WHAT THE TASK ASKS:
In the listing that follows, the range to quote begins at the line that has "[00:00:01.80 to 00:00:02.70]" and ends after the line that has "[00:00:10.80 to 00:00:11.70]"; quote it verbatim and add nothing.
++++++++
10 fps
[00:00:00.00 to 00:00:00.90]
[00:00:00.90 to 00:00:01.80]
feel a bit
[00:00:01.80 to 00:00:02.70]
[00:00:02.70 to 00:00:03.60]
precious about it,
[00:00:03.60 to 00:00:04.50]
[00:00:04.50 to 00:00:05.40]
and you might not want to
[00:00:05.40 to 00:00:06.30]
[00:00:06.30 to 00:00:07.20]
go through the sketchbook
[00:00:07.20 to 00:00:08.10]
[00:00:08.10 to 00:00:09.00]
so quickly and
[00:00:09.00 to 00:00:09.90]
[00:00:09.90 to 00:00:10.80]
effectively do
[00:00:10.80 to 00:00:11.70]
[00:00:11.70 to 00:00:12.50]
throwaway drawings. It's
++++++++
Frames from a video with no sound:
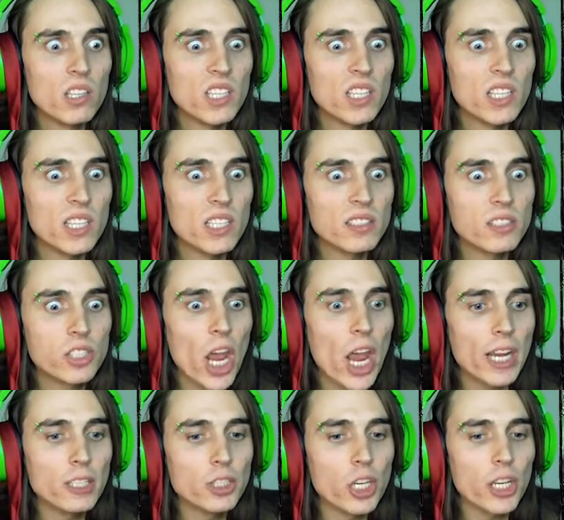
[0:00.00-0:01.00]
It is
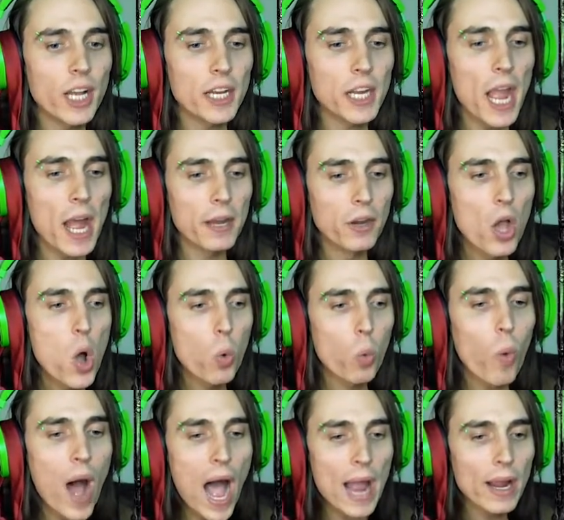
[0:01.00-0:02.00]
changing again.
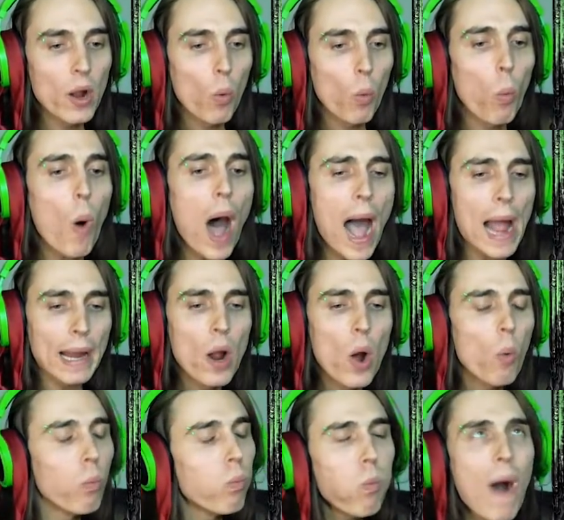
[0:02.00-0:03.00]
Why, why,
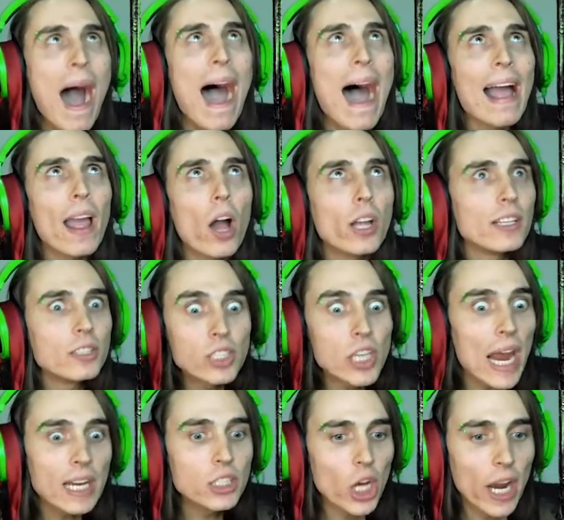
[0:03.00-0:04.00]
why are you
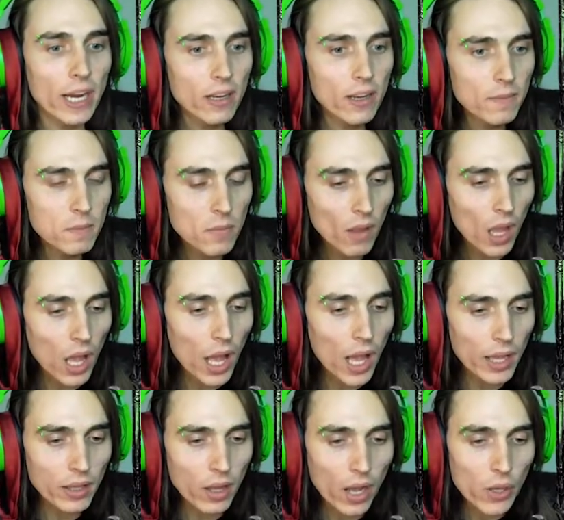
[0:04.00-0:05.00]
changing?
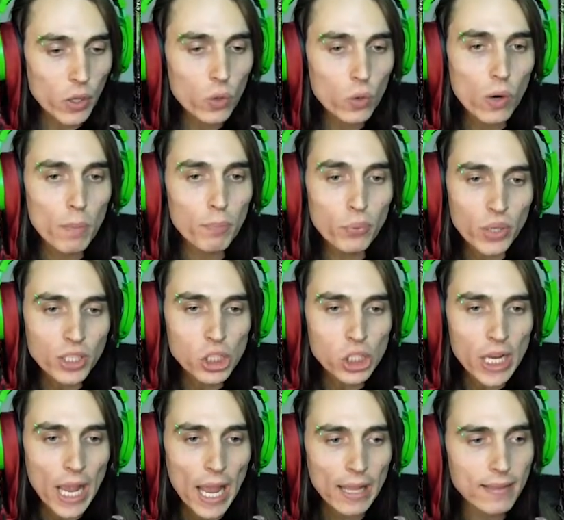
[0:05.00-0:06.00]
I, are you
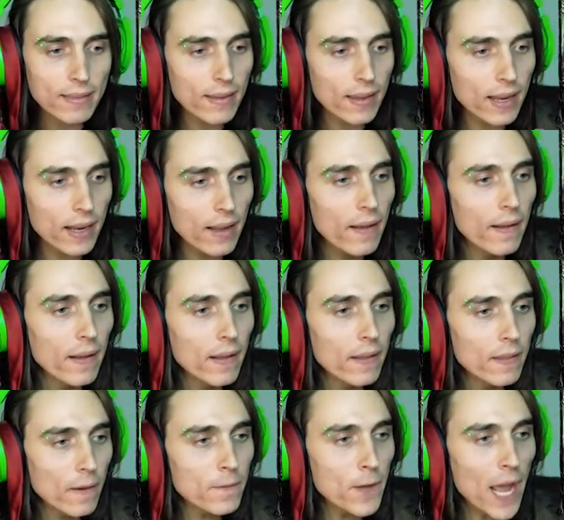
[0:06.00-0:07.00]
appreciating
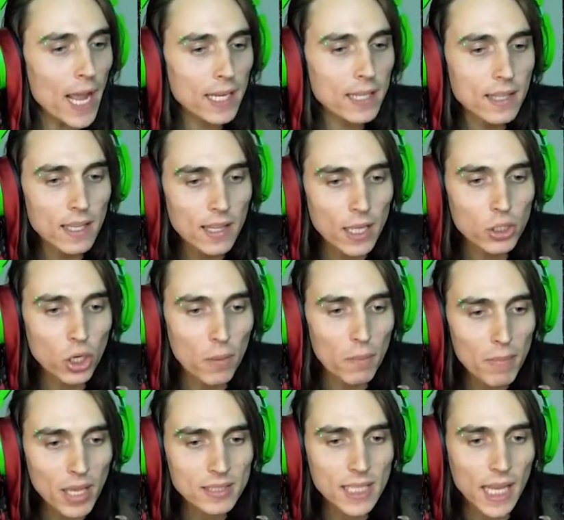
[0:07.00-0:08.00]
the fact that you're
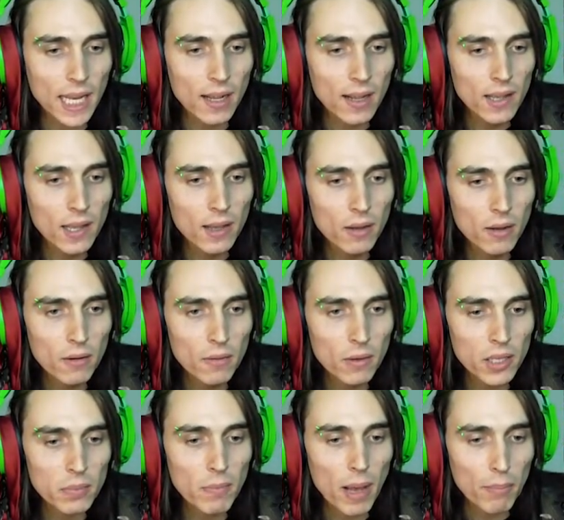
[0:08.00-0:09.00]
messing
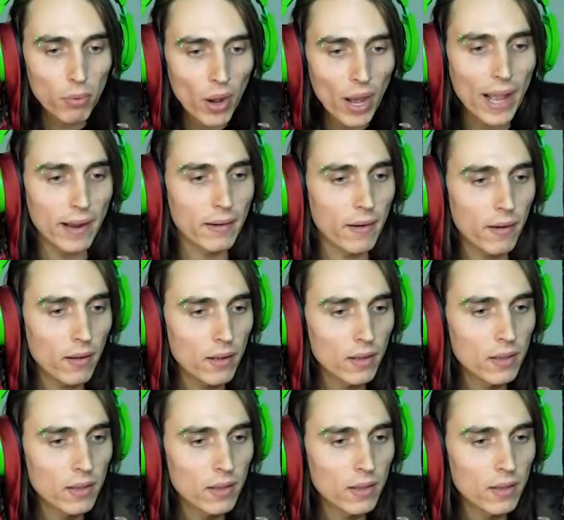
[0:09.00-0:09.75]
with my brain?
++++++++
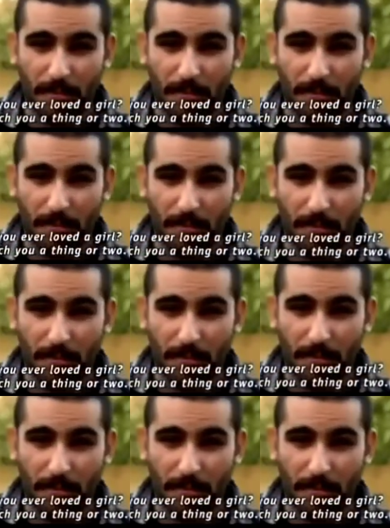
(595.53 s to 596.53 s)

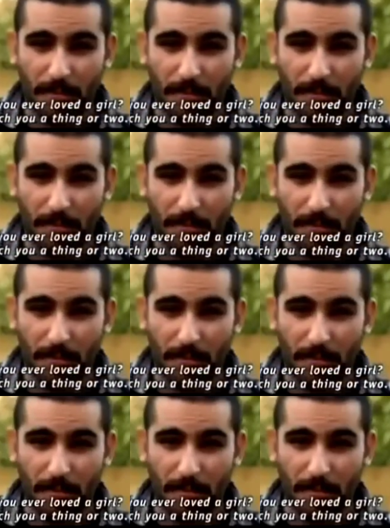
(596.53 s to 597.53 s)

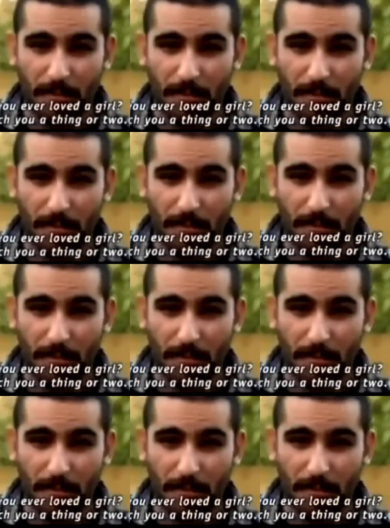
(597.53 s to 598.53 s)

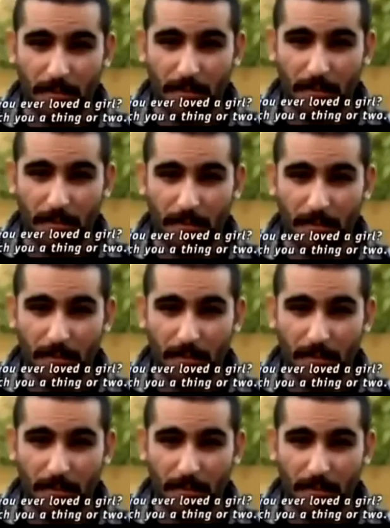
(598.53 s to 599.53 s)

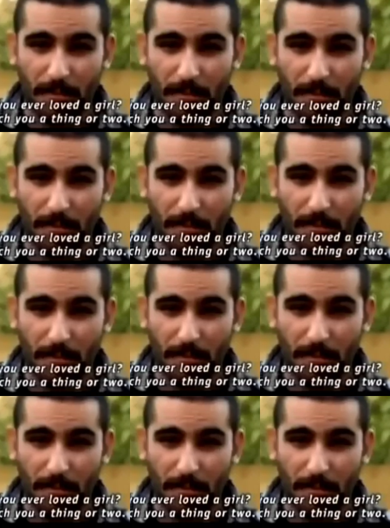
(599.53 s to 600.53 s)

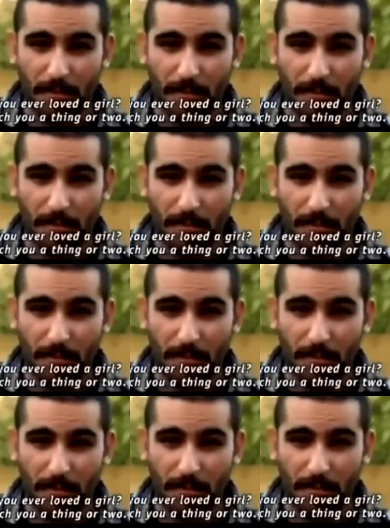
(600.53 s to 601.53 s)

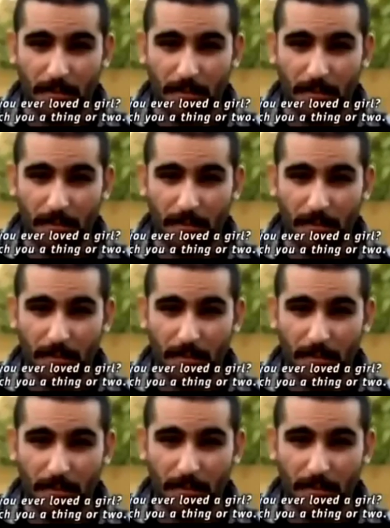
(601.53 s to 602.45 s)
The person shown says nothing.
++++++++
ANSWER SECTION:
[00:00:01.80 to 00:00:02.70]
[00:00:02.70 to 00:00:03.60]
precious about it,
[00:00:03.60 to 00:00:04.50]
[00:00:04.50 to 00:00:05.40]
and you might not want to
[00:00:05.40 to 00:00:06.30]
[00:00:06.30 to 00:00:07.20]
go through the sketchbook
[00:00:07.20 to 00:00:08.10]
[00:00:08.10 to 00:00:09.00]
so quickly and
[00:00:09.00 to 00:00:09.90]
[00:00:09.90 to 00:00:10.80]
effectively do
[00:00:10.80 to 00:00:11.70]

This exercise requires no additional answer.